Maus, Geld, Gespenst
Schauspiel Essen
Ein Gespräch über das Ungreifbare und unsere Realität
von Dierk Schapals (kulturbummler)
07.05.2026
Das Schauspiel Essen setzte mit der vielschichtigen Uraufführung von „Maus, Geld, Gespenst“ ein starkes Zeichen für das zeitgenössische Gegenwartstheater. Die Koproduktion mit den Ruhrfestspiele Recklinghausen nähert sich den titelgebenden Phänomenen auf eine hochgradig assoziative Weise.
Das preisgekrönte Stück aus der Feder von Sunan Gu, feinfühlig übersetzt von Ulrike Syha, stellt fundamentale Fragen an unser gesellschaftliches Zusammenleben sowie die unsichtbaren Dynamiken des globalen Kapitals.
Im Zentrum der klugen Inszenierung von Regisseurin Ruth Mensah stand die Verknüpfung dreier Motive, die als mächtige Metaphern unserer Gegenwart fungieren. Das großartig aufspielende Ensemble hauchte diesem dichten Figurengeflecht zwischen Berlin und Beijing intensiv Leben ein.
Katharina Bogdanova Petrova, Mansur Ajang und Christopher Heisler überzeugten durch enorme sprachliche Präzision und psychologische Tiefe. Maddy Forst und Pablo Alvarado setzten in ihren Rollen starke physische sowie emotionale Akzente.

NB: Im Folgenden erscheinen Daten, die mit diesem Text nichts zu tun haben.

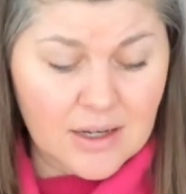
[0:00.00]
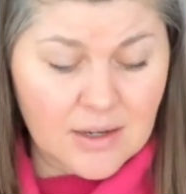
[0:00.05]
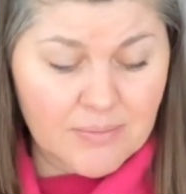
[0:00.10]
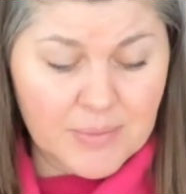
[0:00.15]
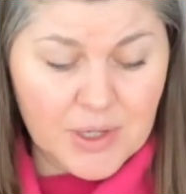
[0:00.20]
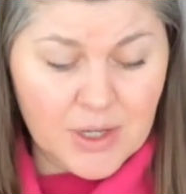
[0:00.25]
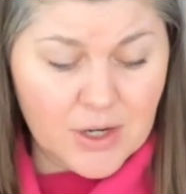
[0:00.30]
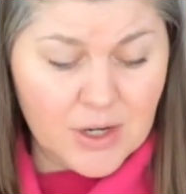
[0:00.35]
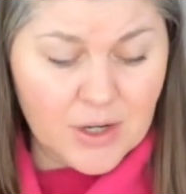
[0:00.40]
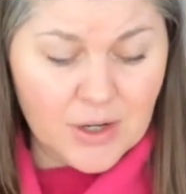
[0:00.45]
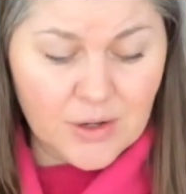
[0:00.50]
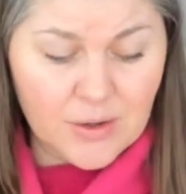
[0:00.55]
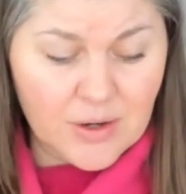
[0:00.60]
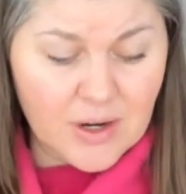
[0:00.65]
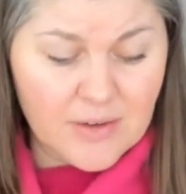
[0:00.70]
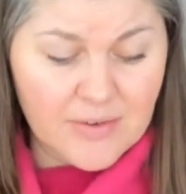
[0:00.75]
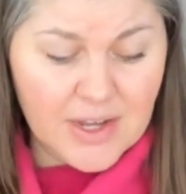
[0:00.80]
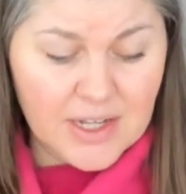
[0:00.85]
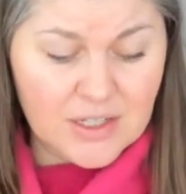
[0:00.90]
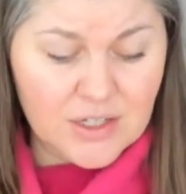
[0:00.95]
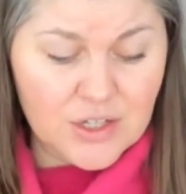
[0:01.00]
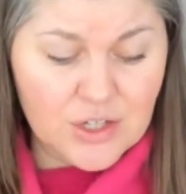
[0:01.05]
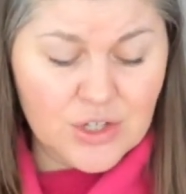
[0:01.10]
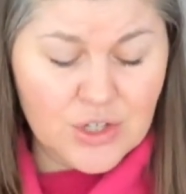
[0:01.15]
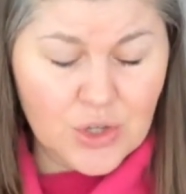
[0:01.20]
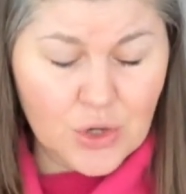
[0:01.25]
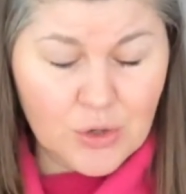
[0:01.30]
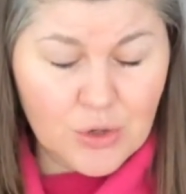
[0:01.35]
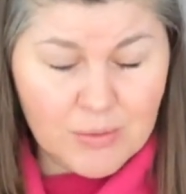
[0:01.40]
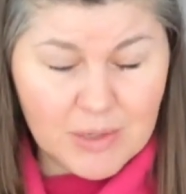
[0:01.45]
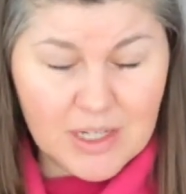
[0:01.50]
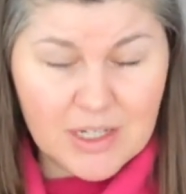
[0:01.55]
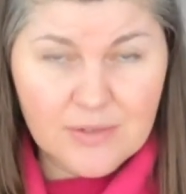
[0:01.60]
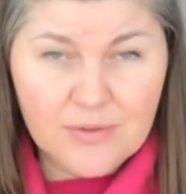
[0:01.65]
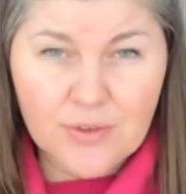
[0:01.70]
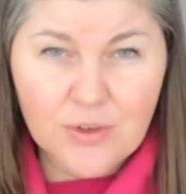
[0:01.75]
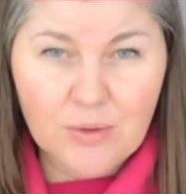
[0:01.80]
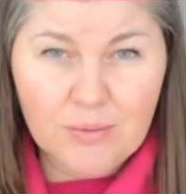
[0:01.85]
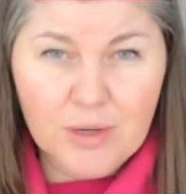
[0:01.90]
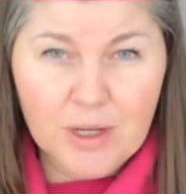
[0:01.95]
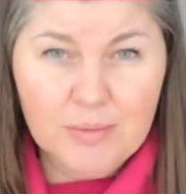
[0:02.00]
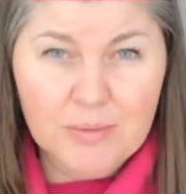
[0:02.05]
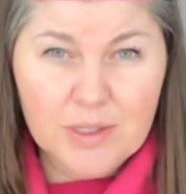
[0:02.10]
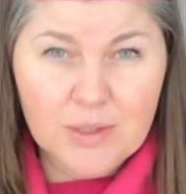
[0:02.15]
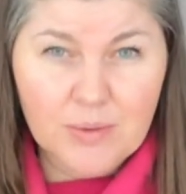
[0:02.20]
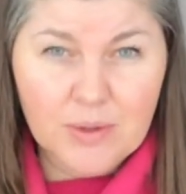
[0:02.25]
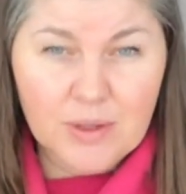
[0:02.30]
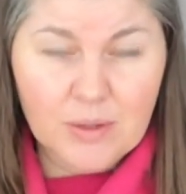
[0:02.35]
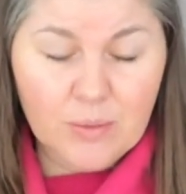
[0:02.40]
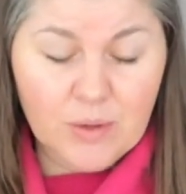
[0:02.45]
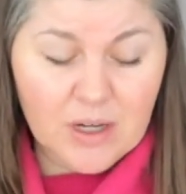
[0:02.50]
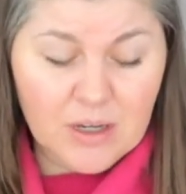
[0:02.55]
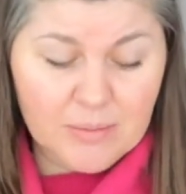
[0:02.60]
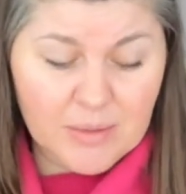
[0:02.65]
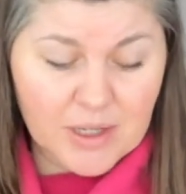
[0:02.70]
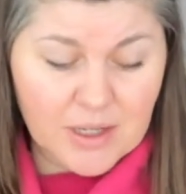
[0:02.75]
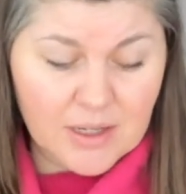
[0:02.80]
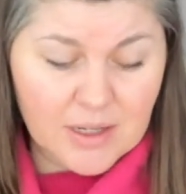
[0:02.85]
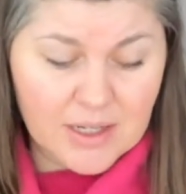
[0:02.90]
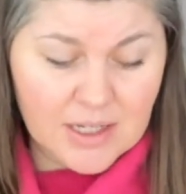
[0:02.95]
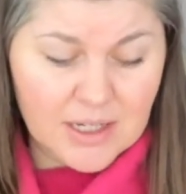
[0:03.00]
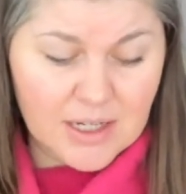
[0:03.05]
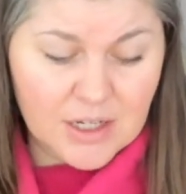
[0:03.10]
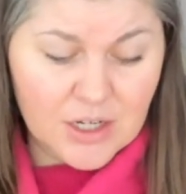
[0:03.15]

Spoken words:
I've had so many difficult moments with the workbook, and,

Die Aufführung brach traditionelle narrative Strukturen konsequent auf. Das Ensemble agierte in einem Bühnenraumvon Yuni Hwang, der fließend zwischen Realismus und surrealem Albtraum changierte. Sprachlich präzise Textflächen wechselten sich mit Performance-Elementen ab. Die theatrale Untersuchung sezierte die Mechanismen von Wertschöpfung, Isolation und Kontrollverlust in einer hyperdigitalisierten Welt.
Dem Grillotheater gelang das Kunststück, komplexe soziologische Fragestellungen in sinnliche Theaterbilder zu übersetzen, die das Publikum nachhaltig herausforderten.